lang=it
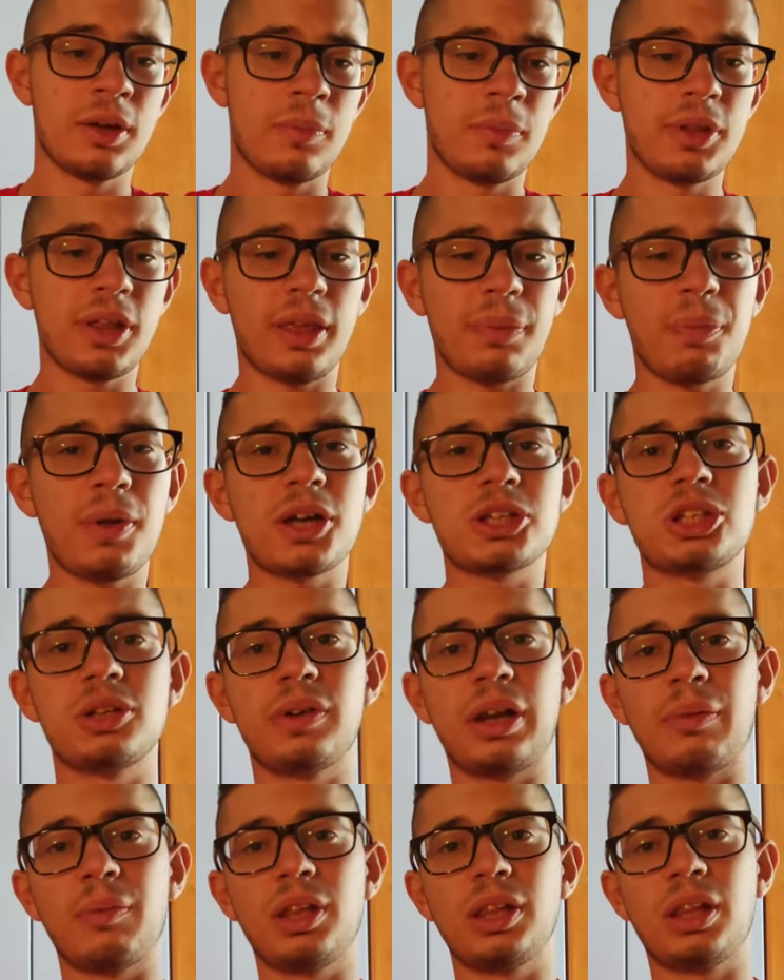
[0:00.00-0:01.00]
mi dispiace
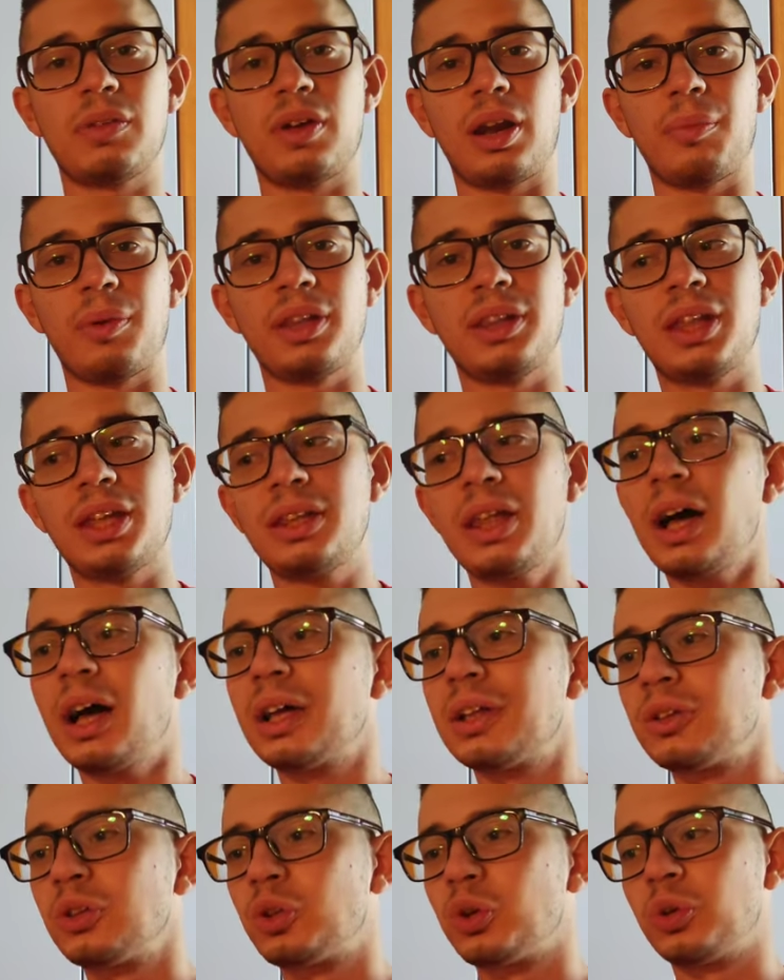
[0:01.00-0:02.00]
veramente veramente
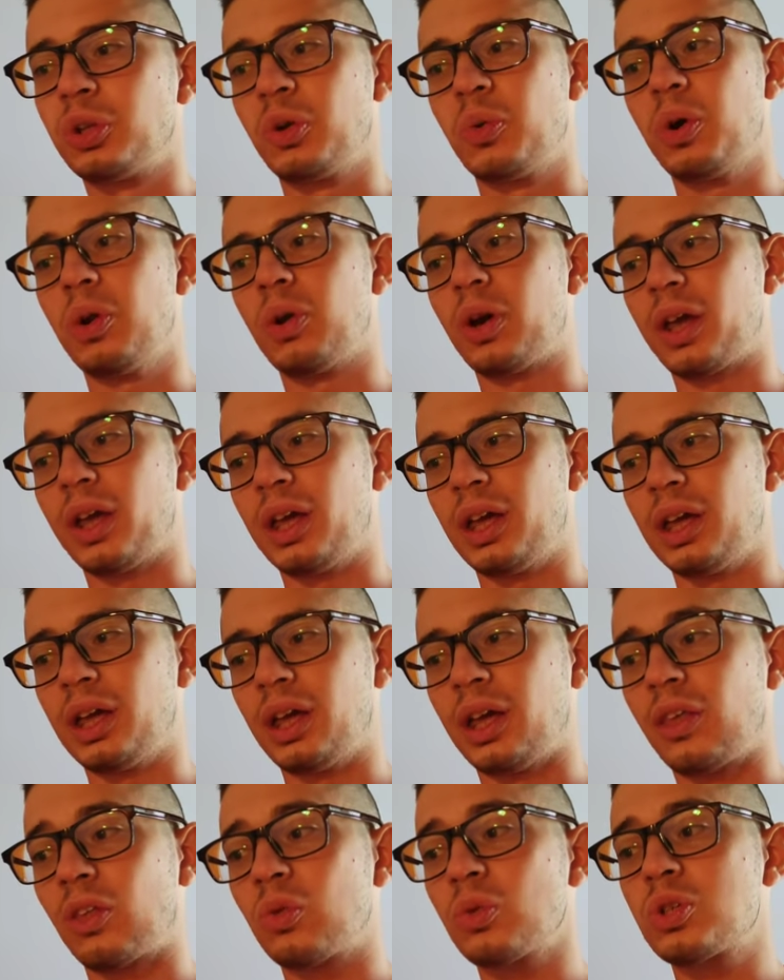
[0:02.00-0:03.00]
tanto di quello
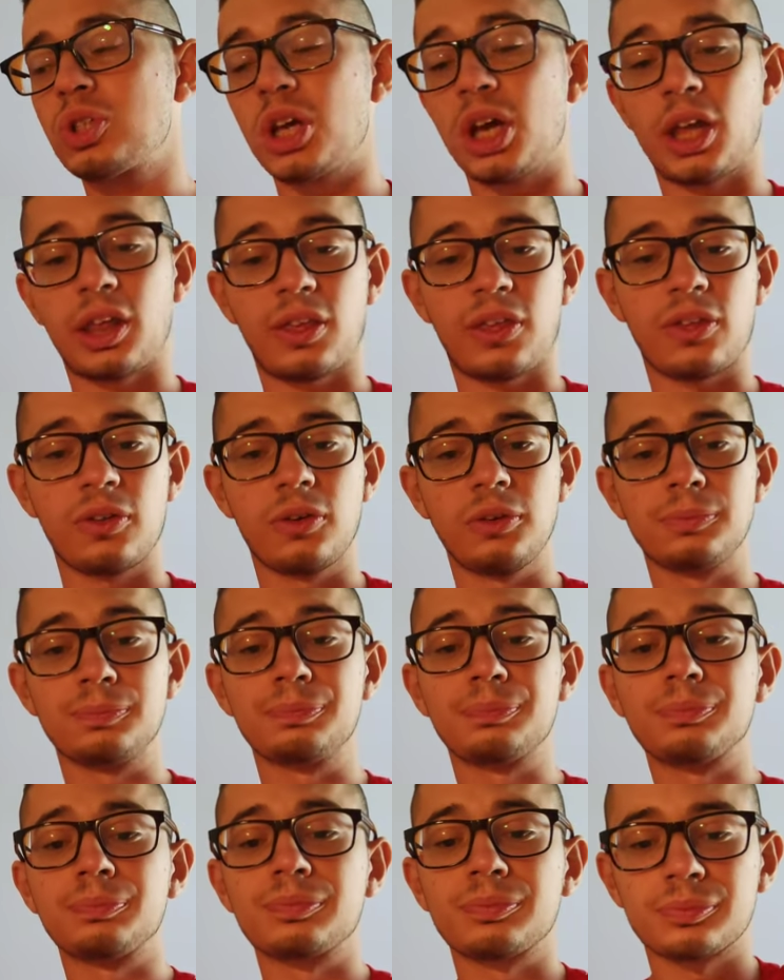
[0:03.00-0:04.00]
che è
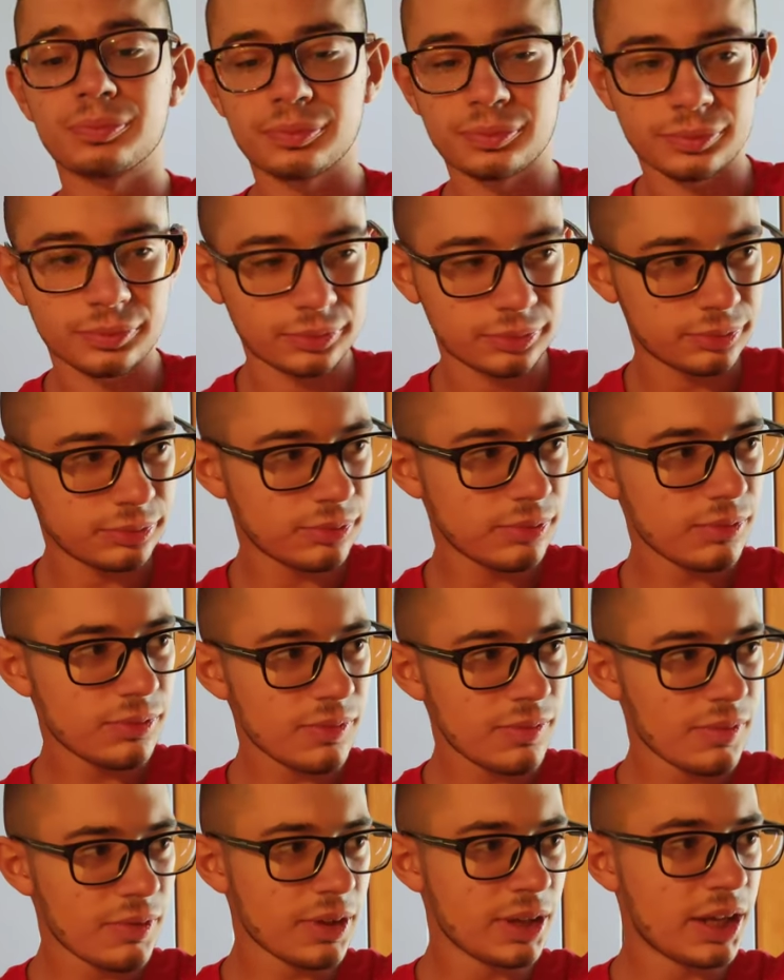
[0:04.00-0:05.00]
successo
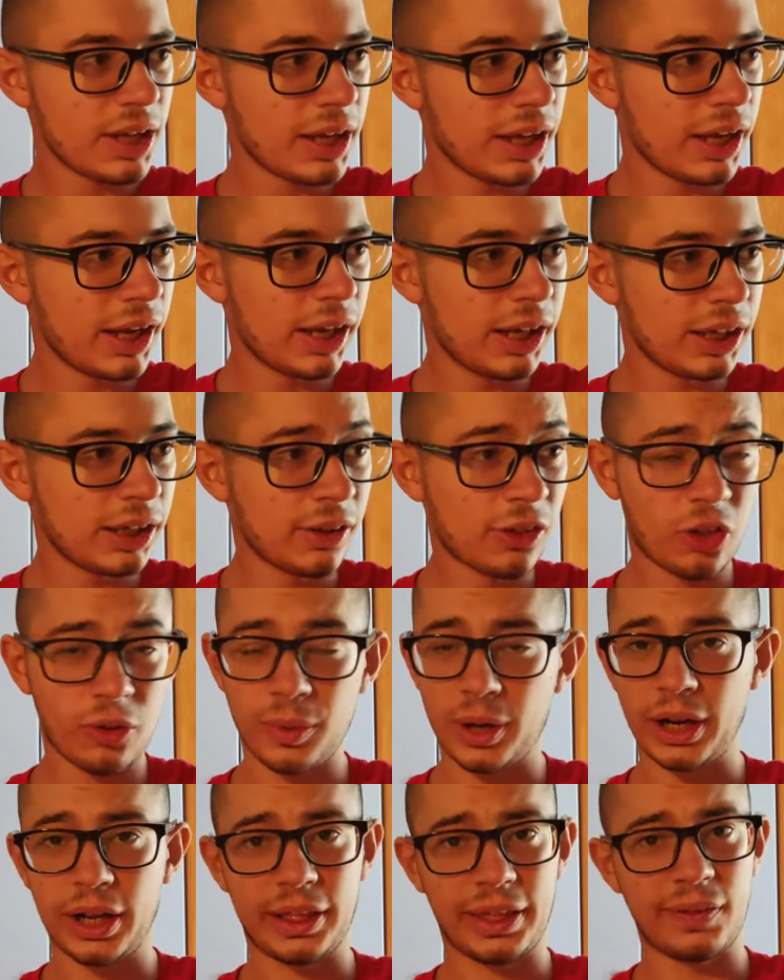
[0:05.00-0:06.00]
e
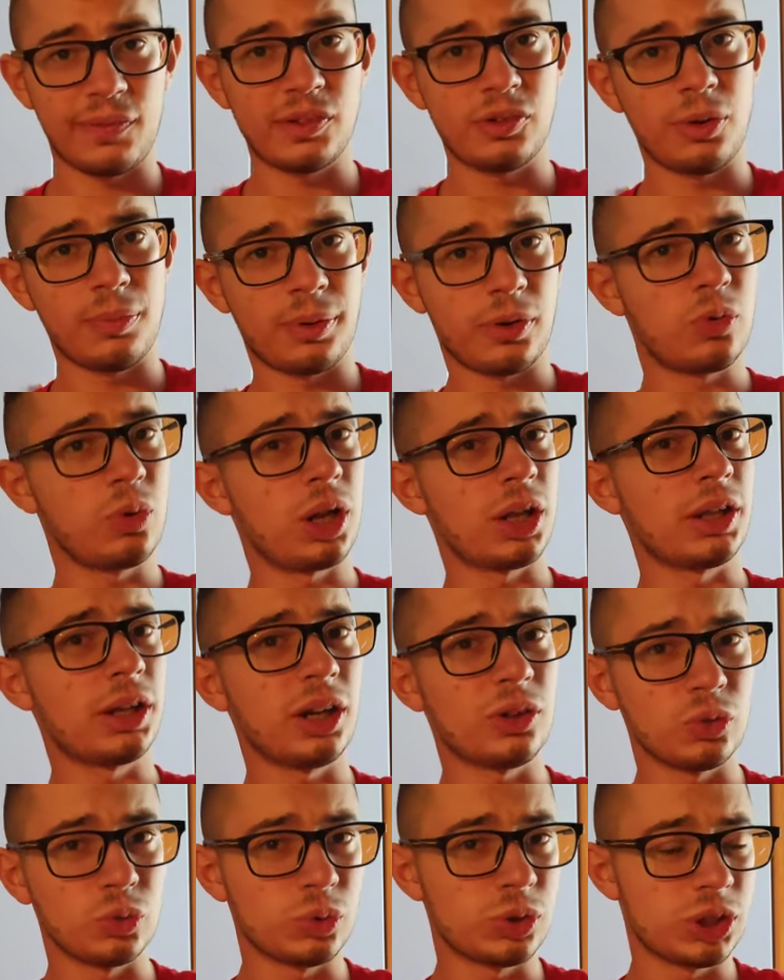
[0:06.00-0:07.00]
insomma ragazzi veniamo per cullati
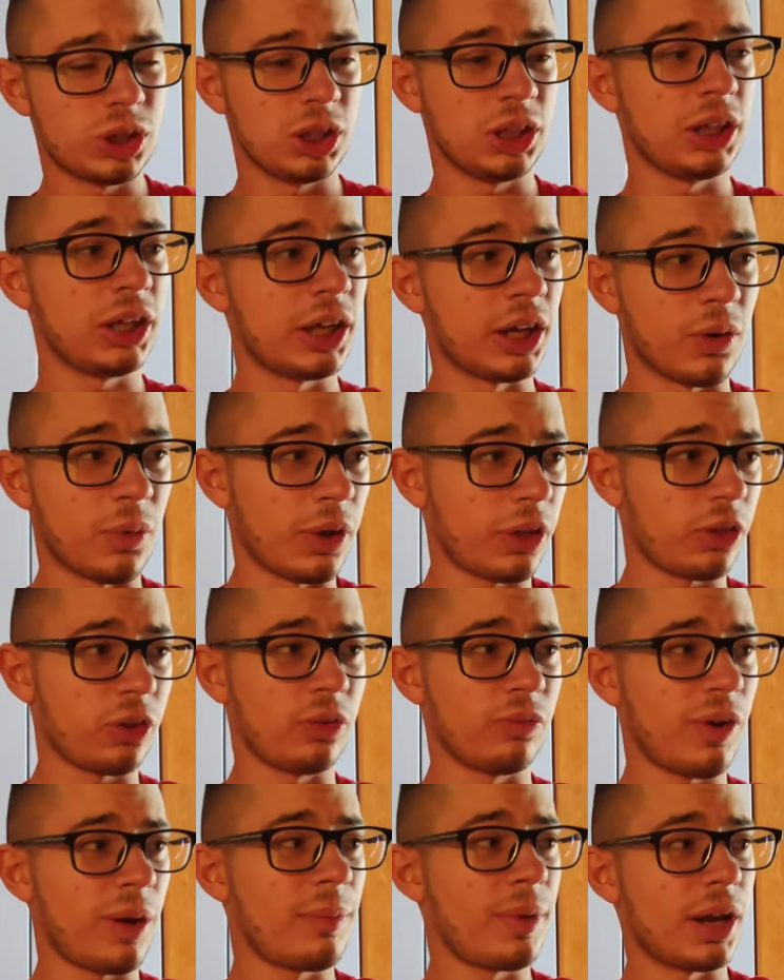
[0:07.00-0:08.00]
da tutti e questo
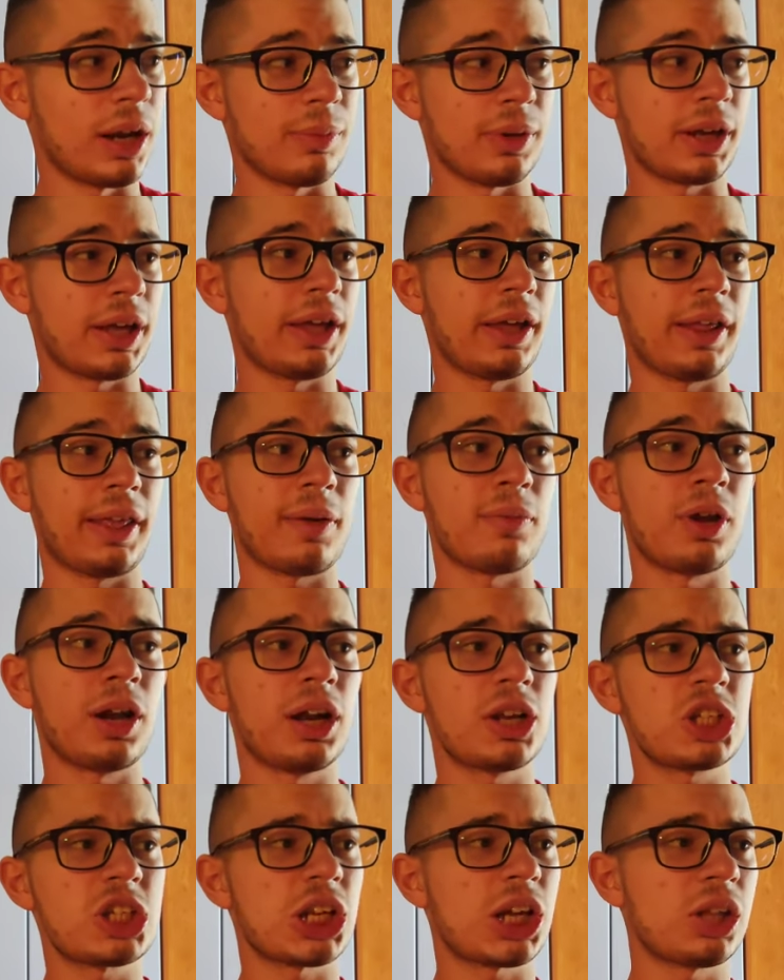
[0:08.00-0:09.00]
non va bene perché siamo alla
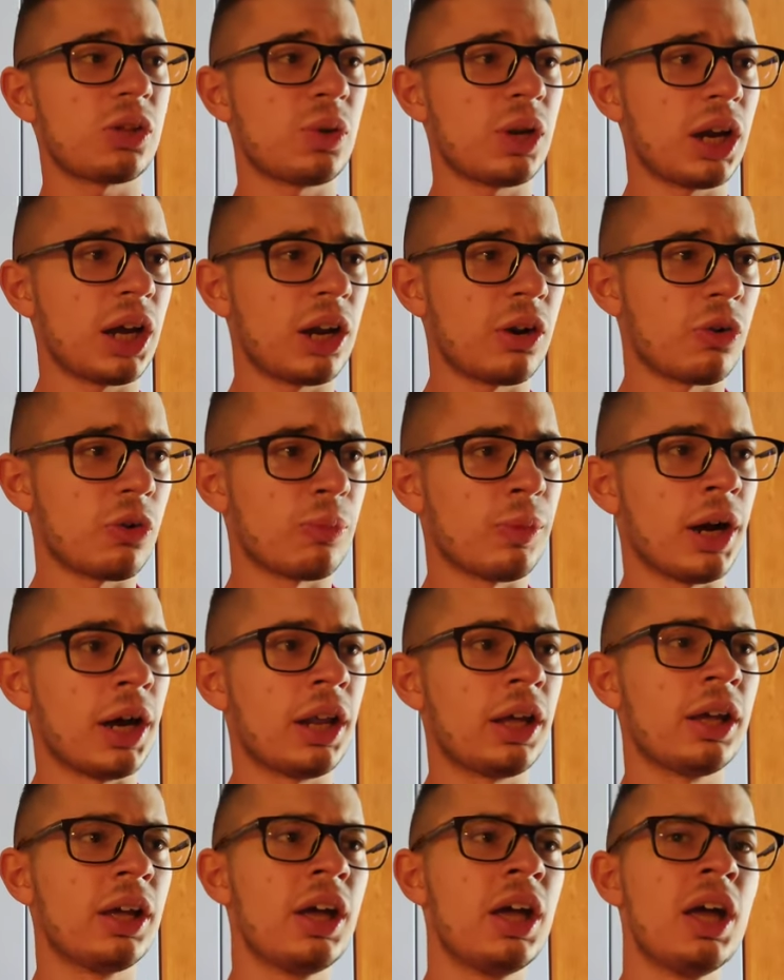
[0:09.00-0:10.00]
ricerca di una gara
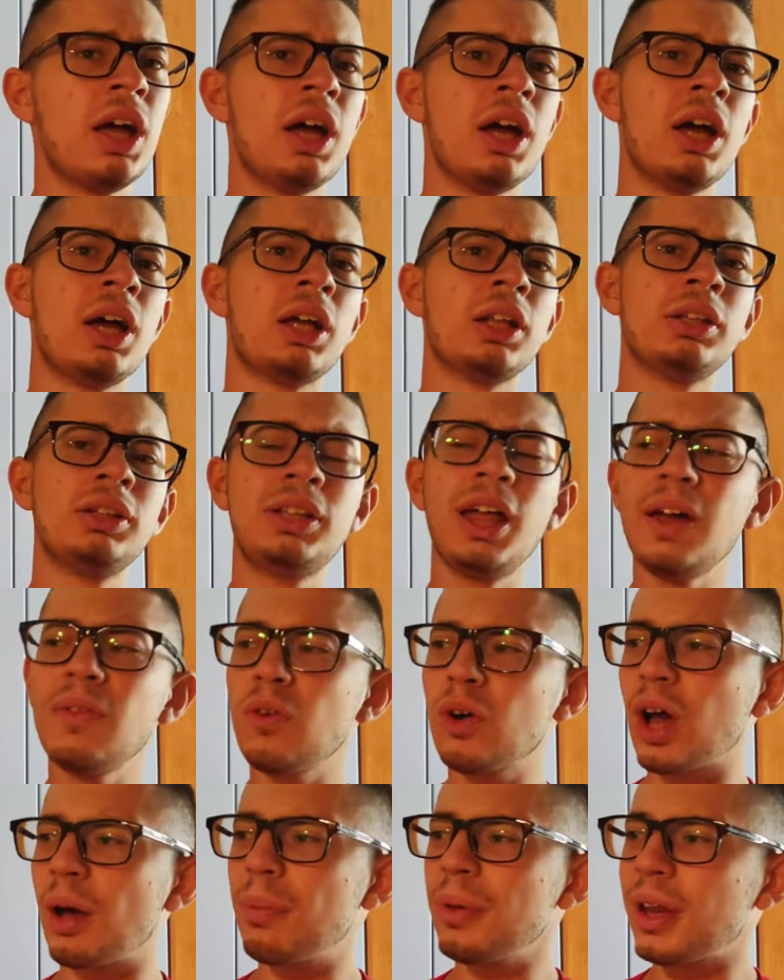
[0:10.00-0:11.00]
normale
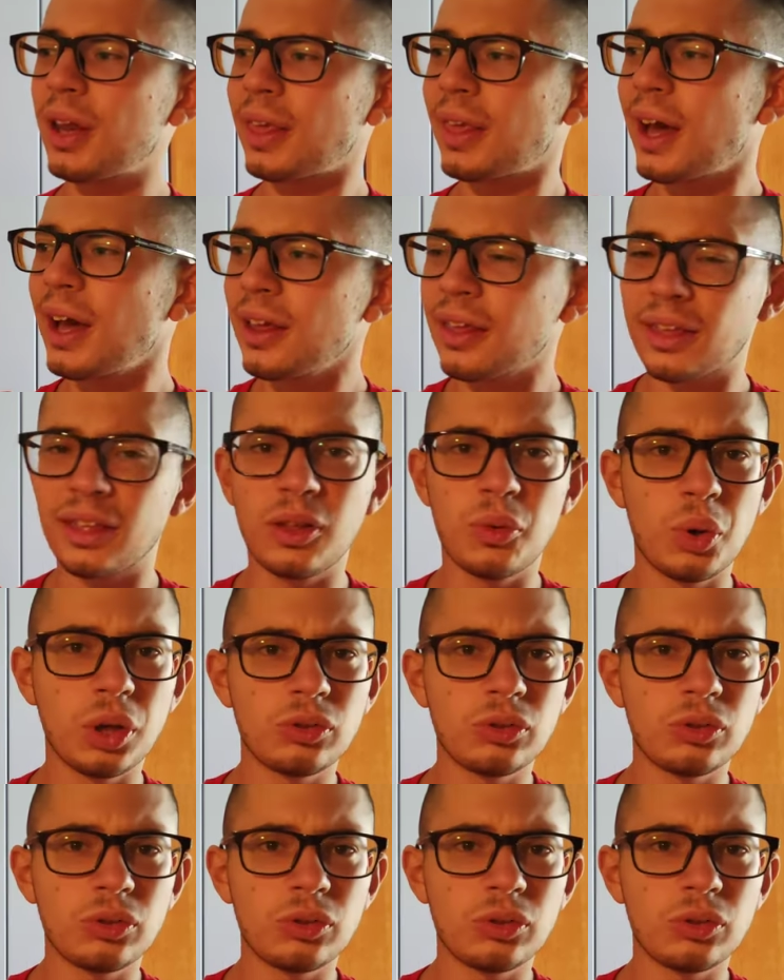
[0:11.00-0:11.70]
Devo capire Sainz di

Task details:
Apart from its pictures, the data is to be repeated exactly.

Exercise answer:
lang=it
[0:00.00-0:01.00]
mi dispiace
[0:01.00-0:02.00]
veramente veramente
[0:02.00-0:03.00]
tanto di quello
[0:03.00-0:04.00]
che è
[0:04.00-0:05.00]
successo
[0:05.00-0:06.00]
e
[0:06.00-0:07.00]
insomma ragazzi veniamo per cullati
[0:07.00-0:08.00]
da tutti e questo
[0:08.00-0:09.00]
non va bene perché siamo alla
[0:09.00-0:10.00]
ricerca di una gara
[0:10.00-0:11.00]
normale
[0:11.00-0:11.70]
Devo capire Sainz di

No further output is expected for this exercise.